PY-L7-45 · Error Recovery in Long-Running Scripts

Learning Goals

3 min

By the end of this lesson you can:

Checkpoint progress so a restarted job resumes instead of starting over.
Isolate per-item errors so one bad record doesn't kill the batch.
Retry transient failures with backoff (a reusable decorator).
Write idempotent steps and shut down gracefully on Ctrl-C / signals.

Warm-Up · The Hour-3 Crash

5 min

You're processing 100,000 records. At record 73,000 a network blip raises an exception. A naive script dies — and a re-run starts at record 1, redoing 3 hours of work (and maybe double-charging, double-emailing, double-uploading).

Today's big idea

Resilient long jobs are built from four habits: checkpoint (remember what's done so you can resume), isolate (one item's failure doesn't stop the rest), retry (transient errors get another go), and idempotency (re-running a step is safe — no double effects). Add graceful shutdown and a long job becomes something you can trust to finish, or to pick up exactly where it left off.

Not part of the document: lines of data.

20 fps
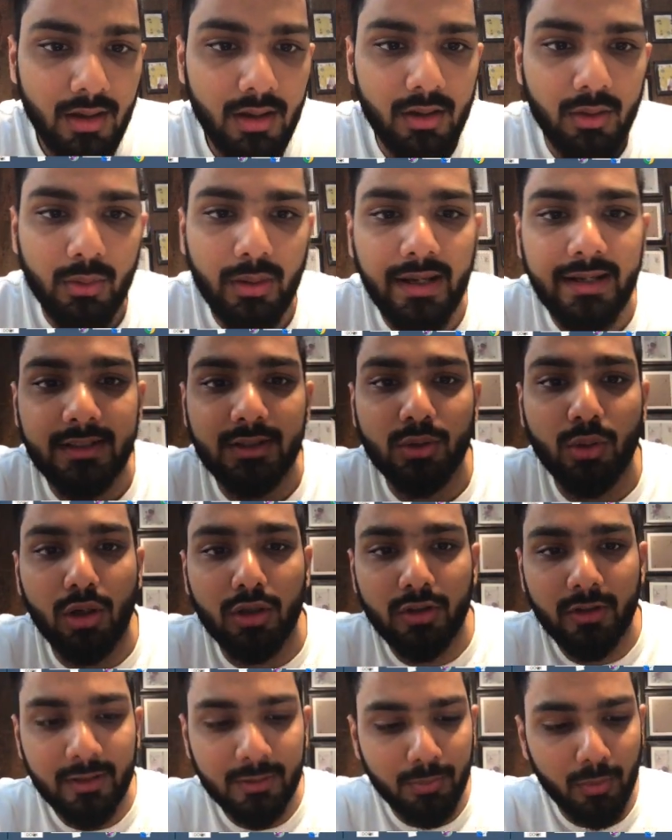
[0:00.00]
Right, so
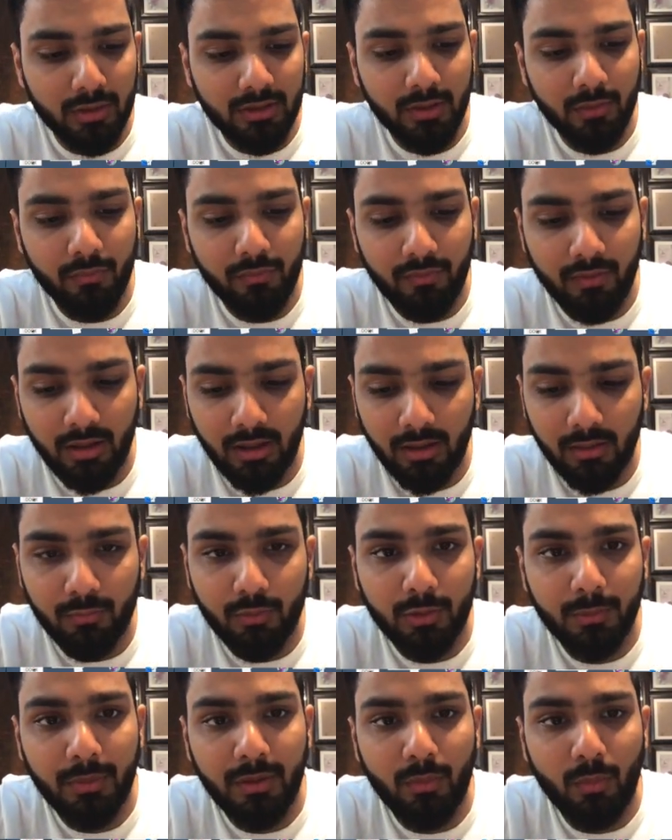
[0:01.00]
autoresponder uh,
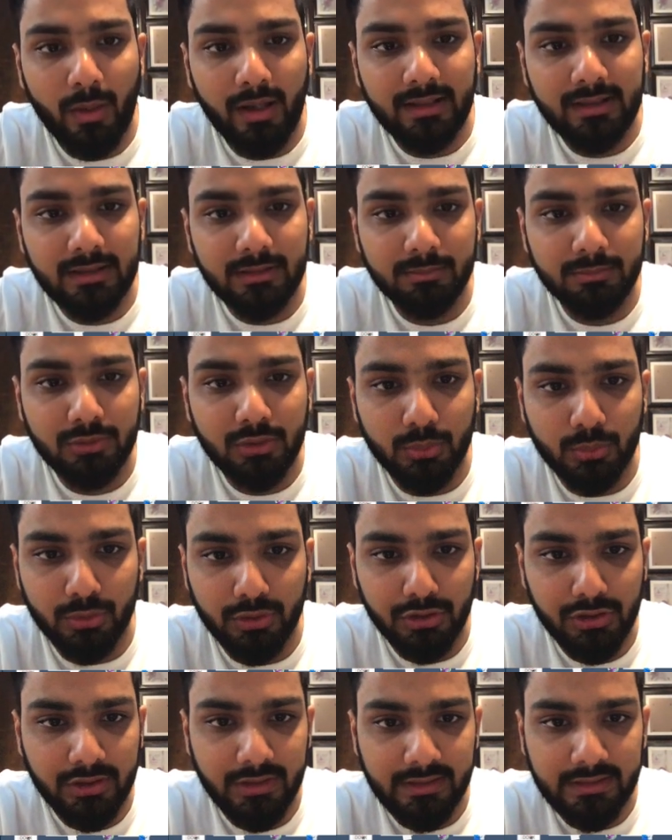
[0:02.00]
would be welcome to
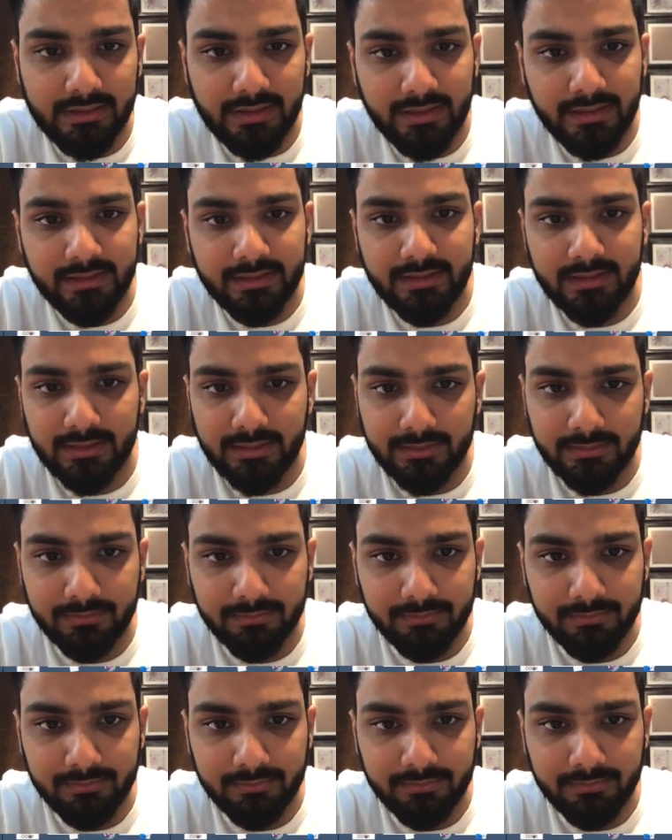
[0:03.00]
Rishi's list.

New Concept · The Four Habits

14 min

1. Checkpointing — resume, don't restart

import json
from pathlib import Path

CHECKPOINT = Path("progress.json")

def load_done() -> set:
    if CHECKPOINT.exists():
        return set(json.loads(CHECKPOINT.read_text()))
    return set()

def mark_done(done: set, item_id) -> None:
    done.add(item_id)
    CHECKPOINT.write_text(json.dumps(list(done)))   # persist after each item

done = load_done()
for item in all_items:
    if item["id"] in done:
        continue                 # already processed — skip on resume
    process(item)
    mark_done(done, item["id"])  # record progress immediately

Persist progress as you go. On restart, skip what's already marked done. The job resumes at record 73,001, not record 1.

2. Per-item isolation — keep going

failures = []
for item in items:
    try:
        process(item)
        mark_done(done, item["id"])
    except Exception as e:
        log.exception("item %s failed", item["id"])
        failures.append((item["id"], str(e)))   # collect, don't crash

log.info("done: %d ok, %d failed", len(items) - len(failures), len(failures))

Wrap each item so one failure is logged and recorded, not fatal. At the end you have a list of failures to retry later — far better than a half-finished crash.

3. Retry with backoff — a reusable decorator

import time, functools, random

def retry(attempts=3, base=1.0, exceptions=(Exception,)):
    def deco(fn):
        @functools.wraps(fn)
        def wrapper(*args, **kwargs):
            for n in range(1, attempts + 1):
                try:
                    return fn(*args, **kwargs)
                except exceptions as e:
                    if n == attempts:
                        raise
                    wait = base * 2 ** (n - 1) + random.uniform(0, 0.5)
                    log.warning("attempt %d failed (%s); retry in %.1fs", n, e, wait)
                    time.sleep(wait)
        return wrapper
    return deco

@retry(attempts=4, exceptions=(ConnectionError, TimeoutError))
def fetch(item):
    ...

This generalises Lesson 24's retry into a decorator you can slap on any flaky operation. Retry only the errors that might be transient — don't retry a ValueError that'll fail identically every time.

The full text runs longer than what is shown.